The package received a chilly reception in the legislature, prompting Orr to launch a direct mail campaign to nearly 200,000 parents in the state. Ten thousand responded to the governor`s call for assistance.
In addition, leaders of some of the largest businesses in the state spent $300,000 on a media campaign to tell the public about Orr`s program.
The legislators eventually passed the governor`s $550 million, two-year program. They also added $81 million for other programs to increase state spending on primary and secondary schools by 9.3 percent in 1987-88 and 12.8 percent the following year.
The measure adds five more days to what has been the shortest school year in the nation, requires comprehensive testing of students and evaluations of teachers, offers financial rewards to schools that improve the most, and imposes financial penalties on schools that promote students who have not met achievement goals.
Students who fall behind will have to attend summer school, and school days lost due to bad weather will have to be made up.
The legislature also gave Orr some things he did not ask for, including a $20 million grant program for students at risk of underachievement because of poverty, broken homes and uneducated parents.

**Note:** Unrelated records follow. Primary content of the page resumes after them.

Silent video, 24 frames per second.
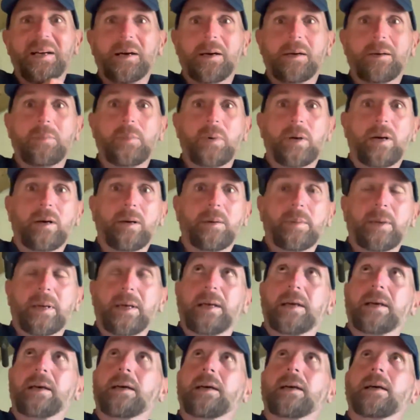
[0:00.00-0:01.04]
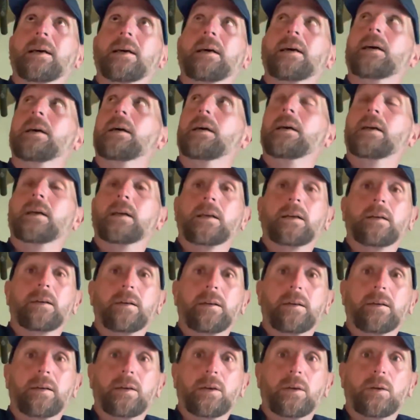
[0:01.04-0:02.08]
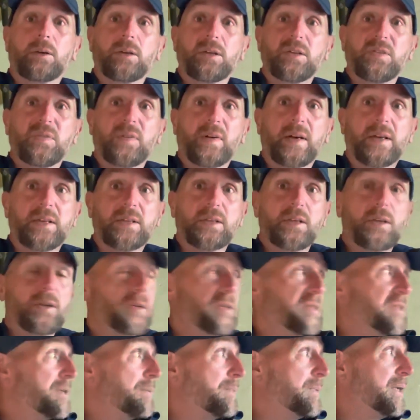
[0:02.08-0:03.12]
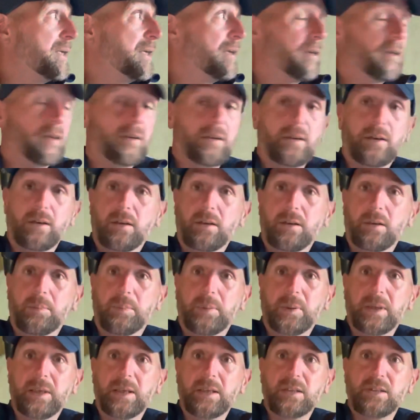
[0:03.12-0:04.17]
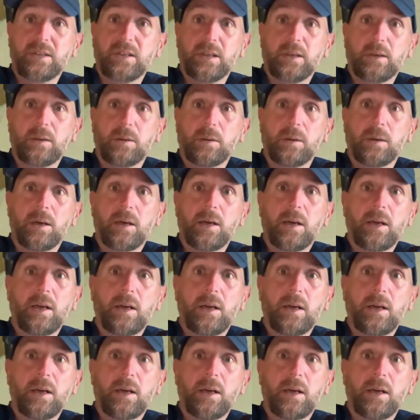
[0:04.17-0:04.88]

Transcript: I'm clearly not as fit as I used to be a couple of years ago.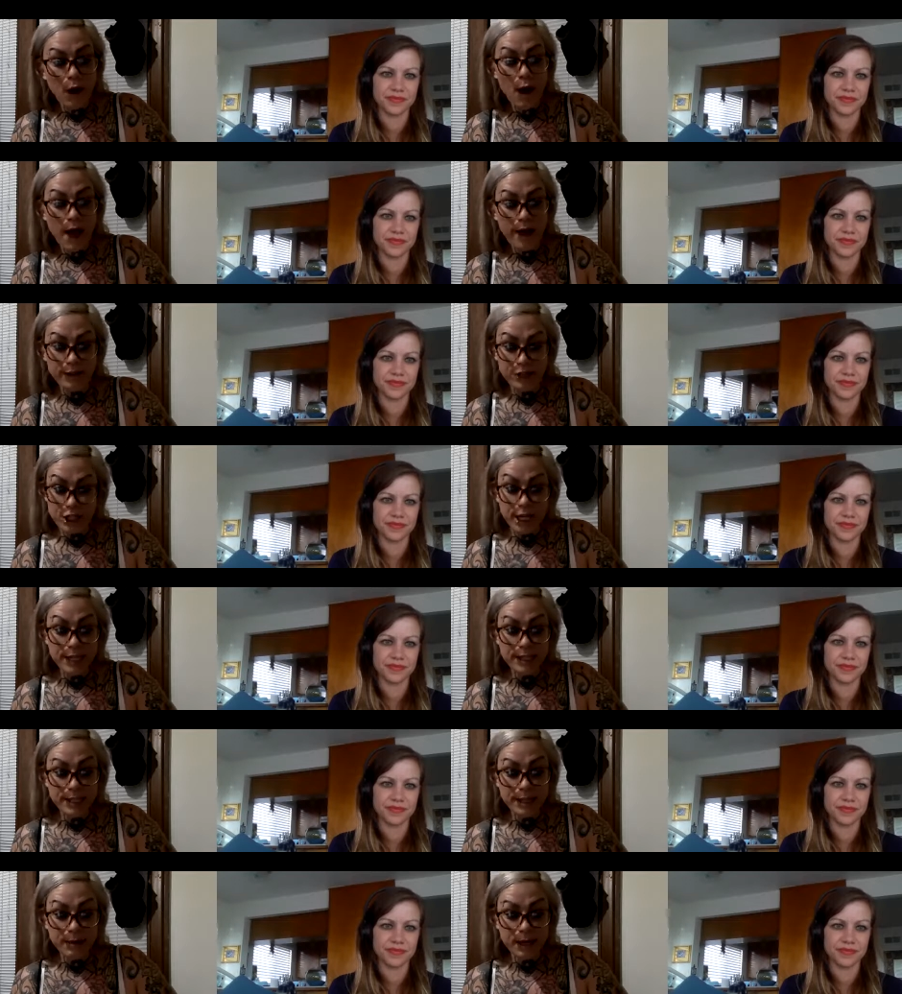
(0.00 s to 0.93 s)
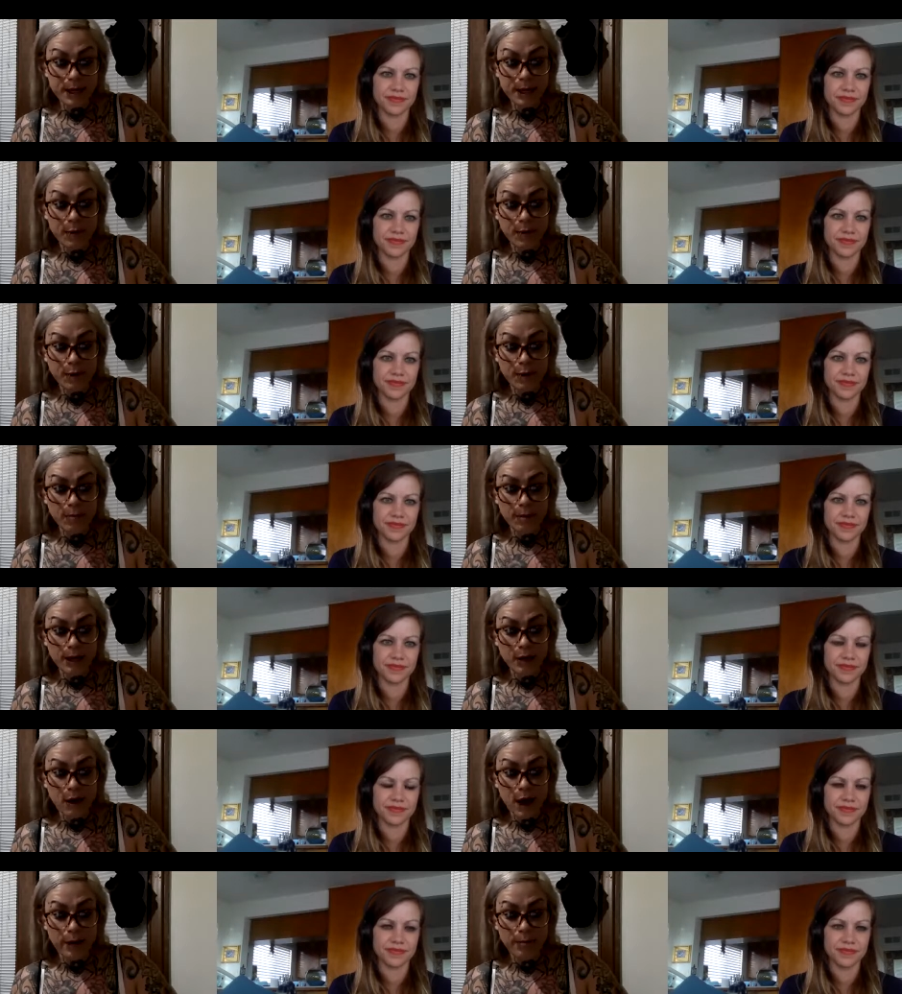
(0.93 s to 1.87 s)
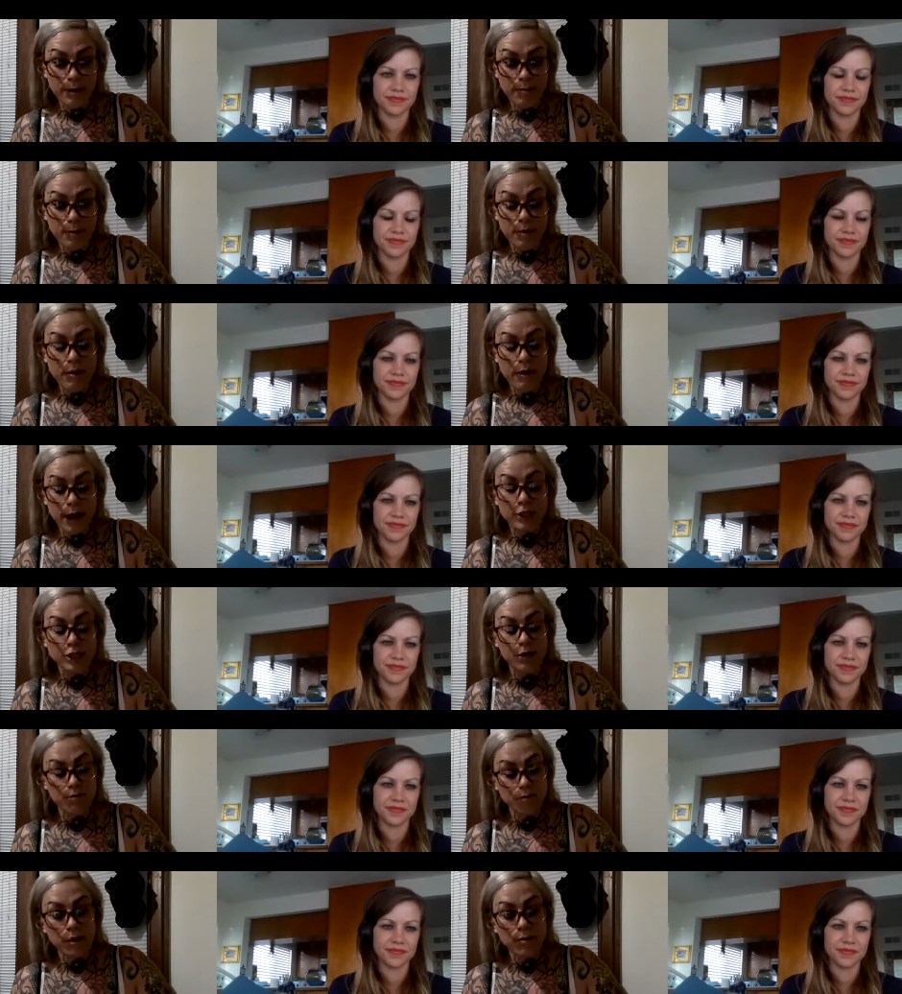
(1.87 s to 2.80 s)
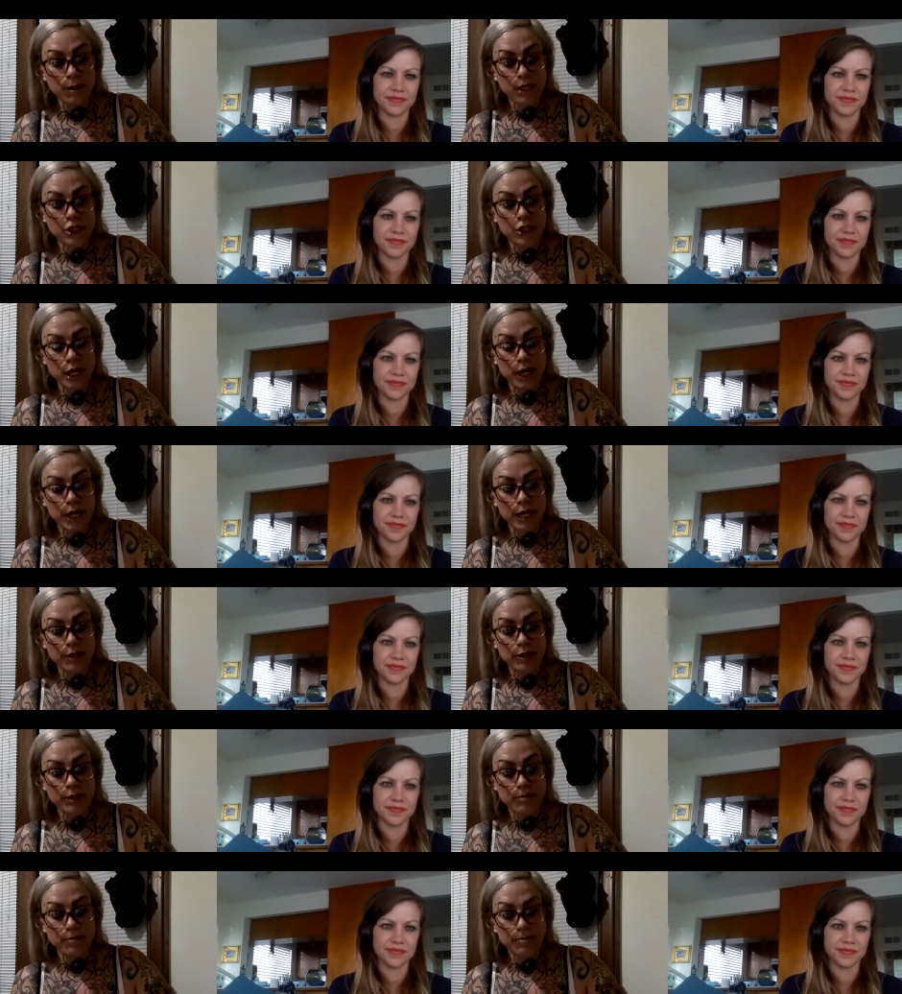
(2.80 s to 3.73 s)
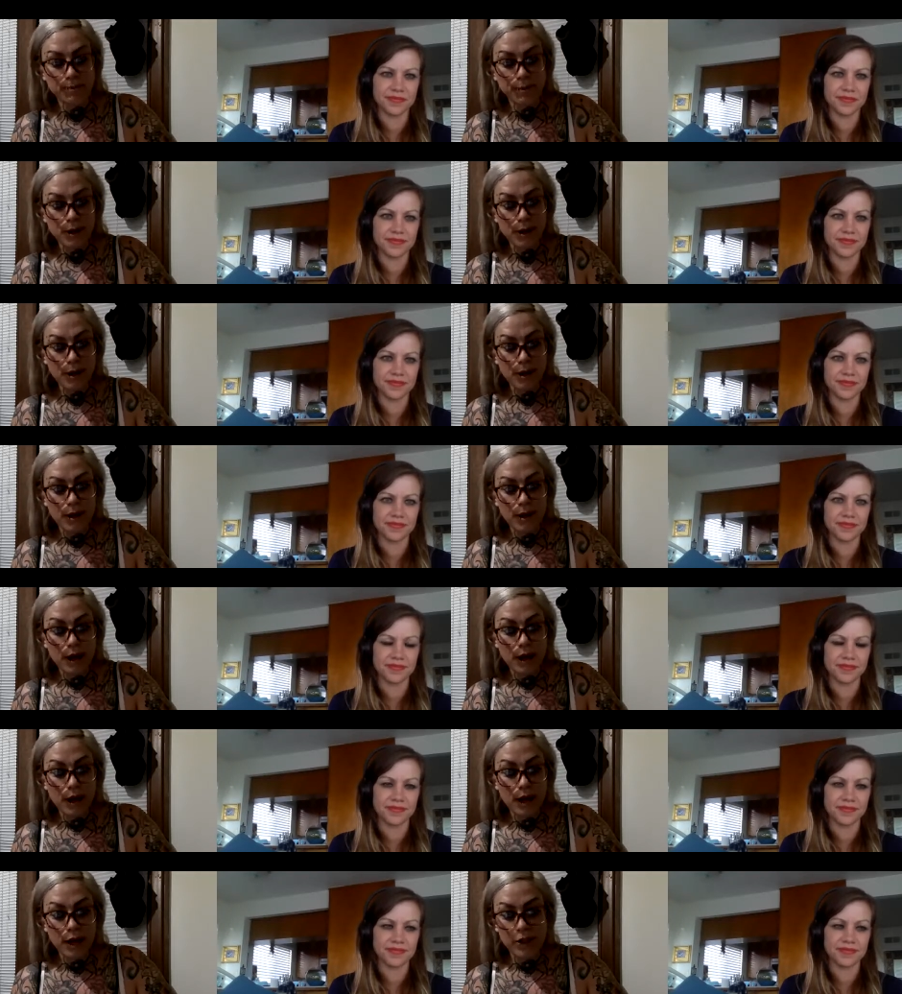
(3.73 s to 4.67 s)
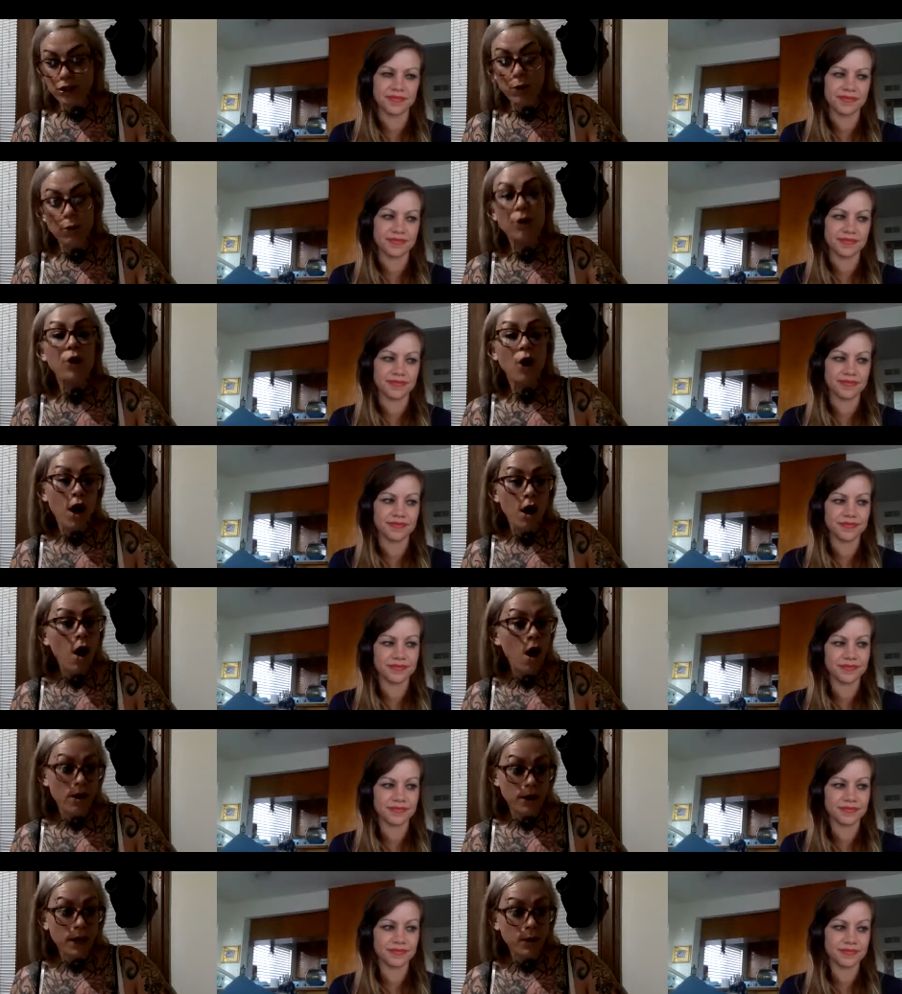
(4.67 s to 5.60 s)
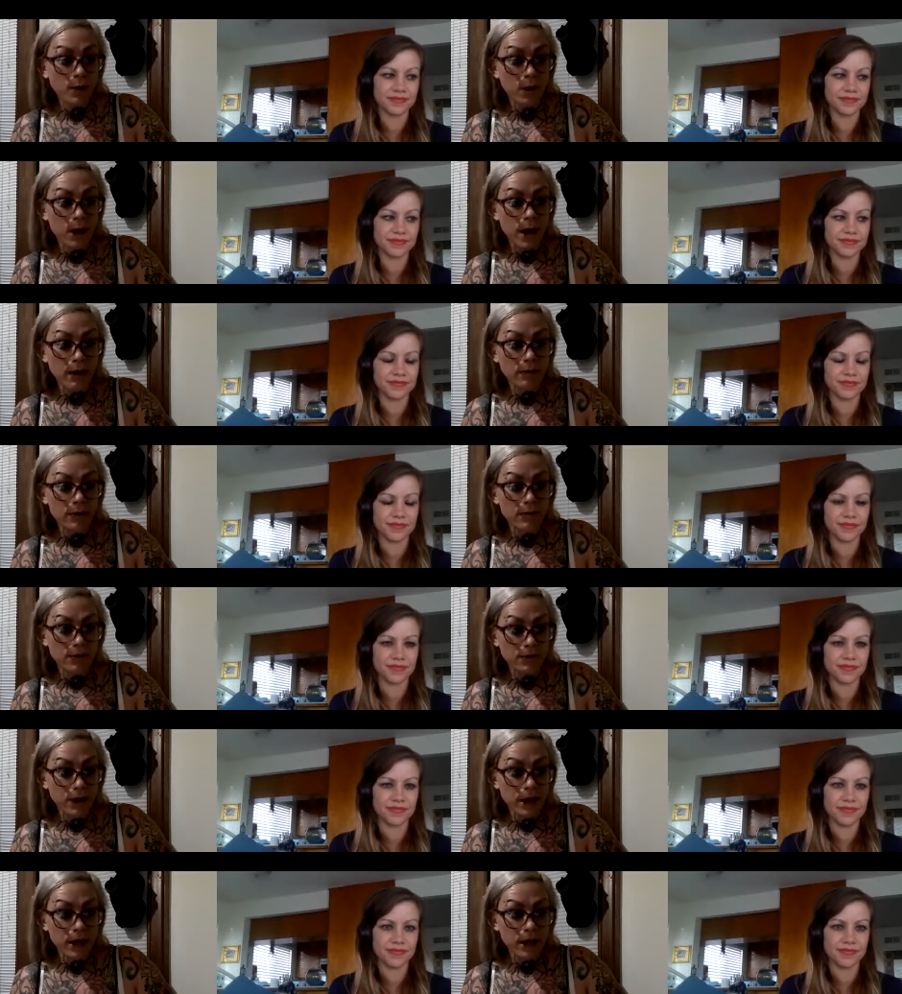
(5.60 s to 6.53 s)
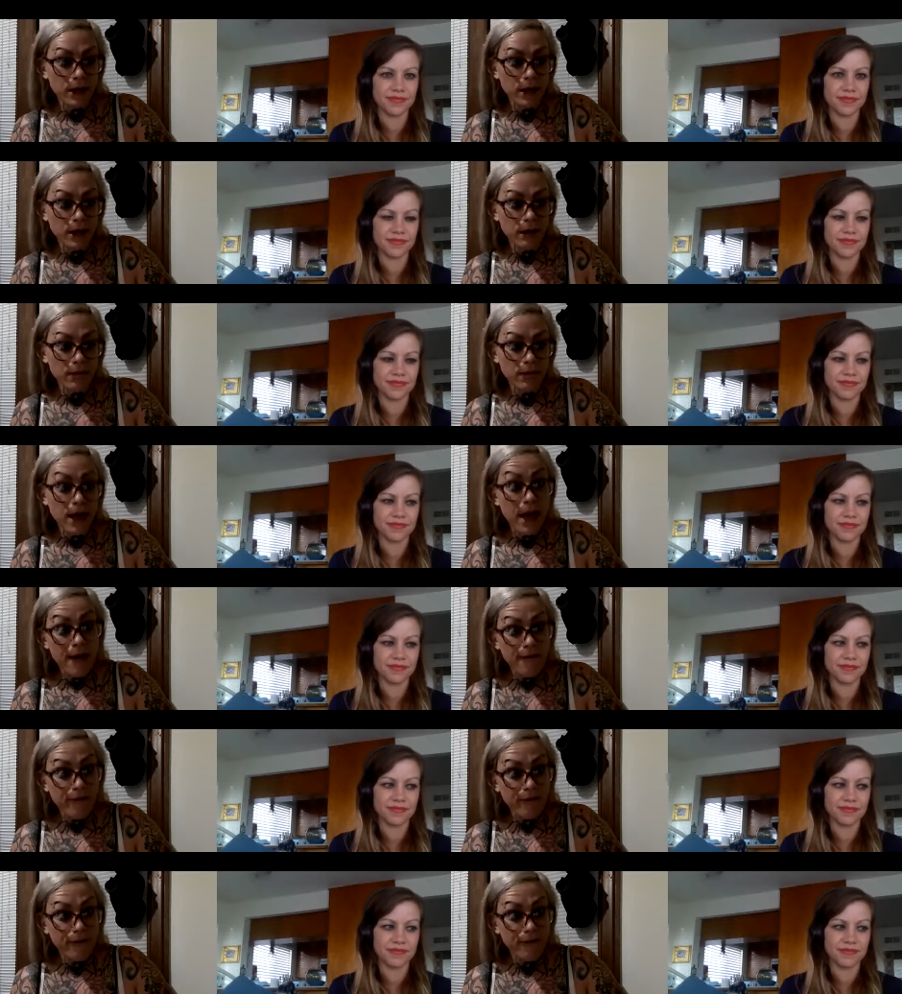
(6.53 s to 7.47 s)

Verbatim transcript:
Speaker 1: all had the chance to be equal, but a lot of people are actually really big shitheads. Uh, so we're not all equal. I don't give a fuck. F.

The session saw a significant increase in taxes to pay for $754 million in additional spending. The personal income tax was raised from 3 – 3.4%, the state cigarette tax was raised by 5 cents per pack, and a 15% increase was imposed on other tobacco products. This was the second major tax increase during Orr’s tenure. In 1982, to cope with the recession, Indiana raised income and sales taxes. 1987 also saw legislation to increase the speed limit from 55 to 65 miles per hour, sharp restrictions on smoking in government buildings, and approval of a referendum on whether Indiana’s ban on lotteries should be lifted.
Orr appointed Chief Justice Randall Shepard (of Evansville) to the Indiana Supreme Court in 1985 and Justice (later Chief Justice for a relatively brief period) and Brent Dixon (of Lafayette) in 1986. These two men were very influential jurists. Shepard served for 27 years and was active in reviving the Indiana Constitution into something more than an afterthought as compared to the U.S. Constitution, and in asserting authority over trial courts and making them more part of an independent judicial branch and less part of county government. Justice Dixon served for 30 years and became the second longest serving Indiana Supreme Court Justice after Isaac Blackford (who served from 1817 to 1853).
After Orr’s term of governor came to an end, he was appointed by President Bush to the post of ambassador to Singapore which he held until 1992. In 2000, he divorced his wife of 54 years and, in 2001 — at the age of 82 — he was remarried. He would die in 2004, at the age of 86.